[DATA TO EXAMINE]
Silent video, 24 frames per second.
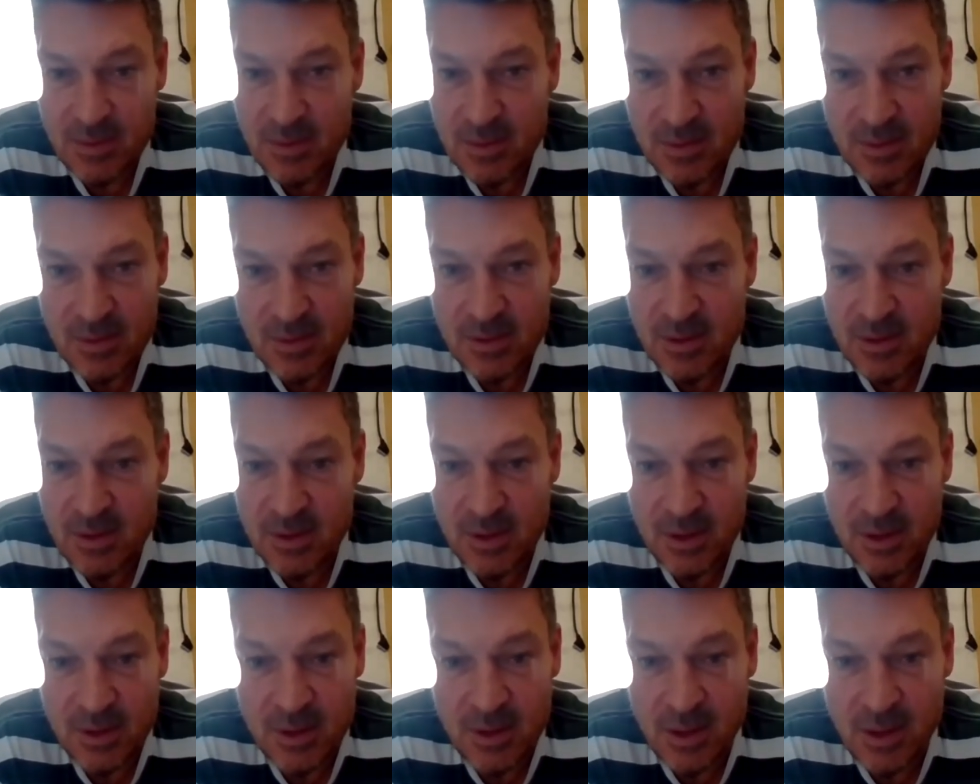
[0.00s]

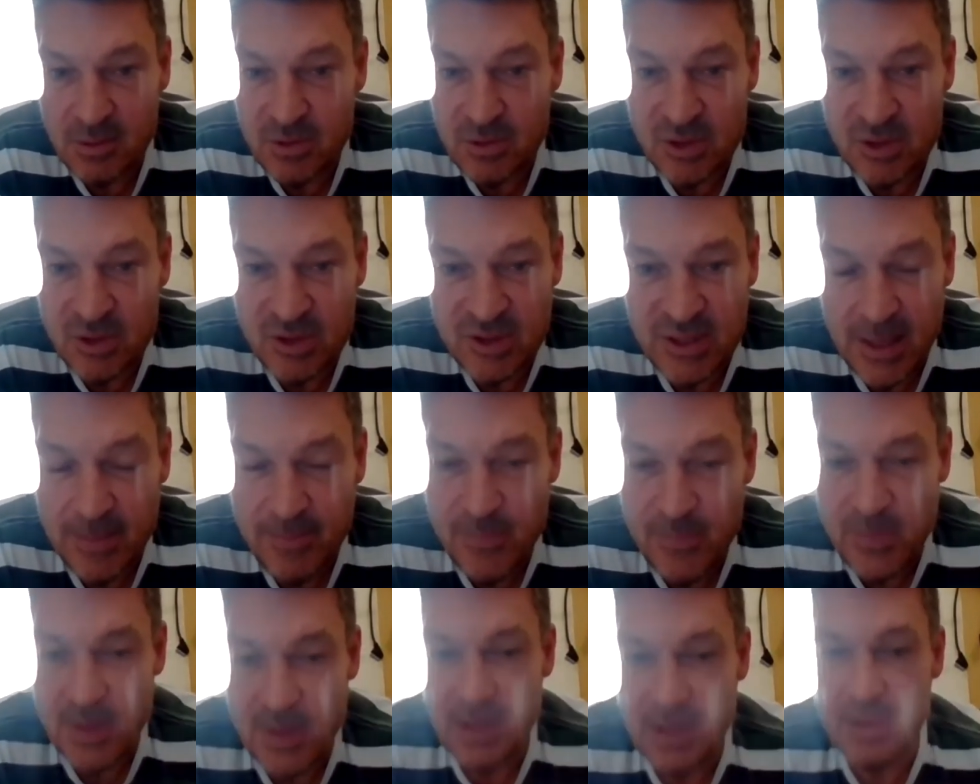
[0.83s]
she got to stab
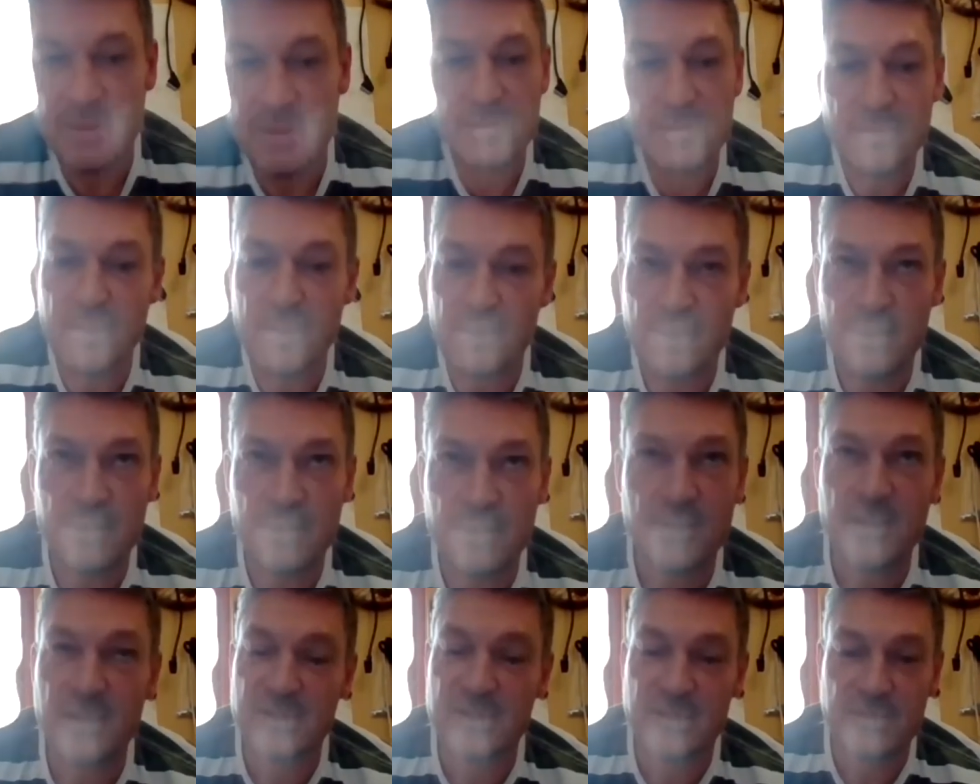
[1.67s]
me, and
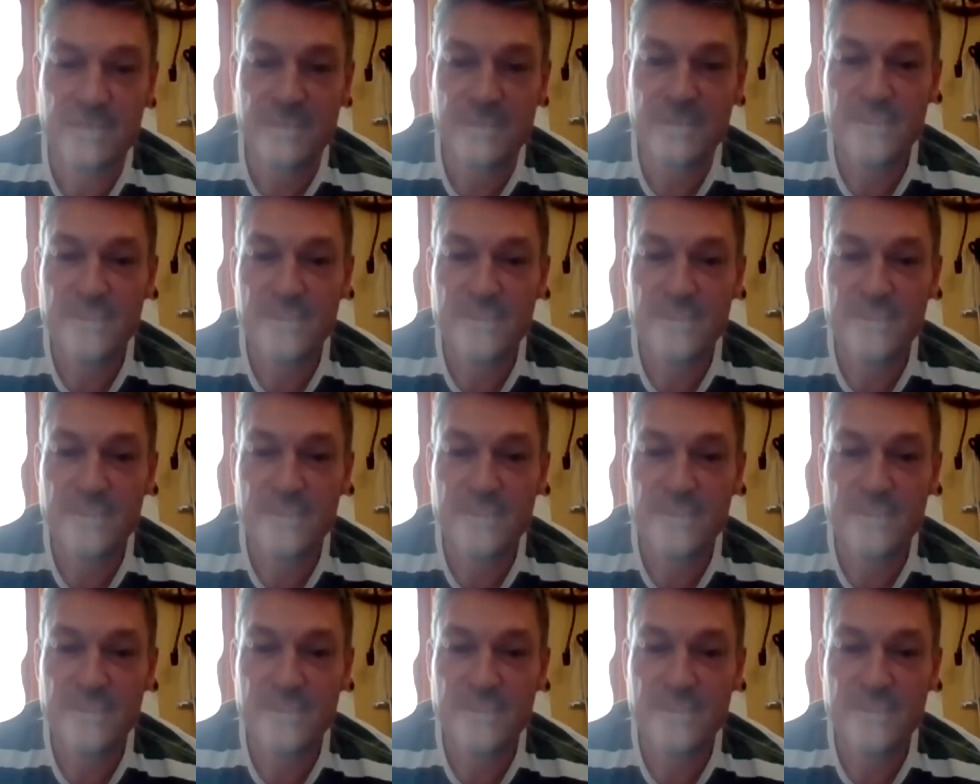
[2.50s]
it's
[/DATA TO EXAMINE]
EXERCISE PROMPT -> Transcribe the listing word for word, but keep its pictures out of the copy.

EXERCISE SOLUTION ->
Silent video, 24 frames per second.
[0.00s]

[0.83s]
she got to stab
[1.67s]
me, and
[2.50s]
it's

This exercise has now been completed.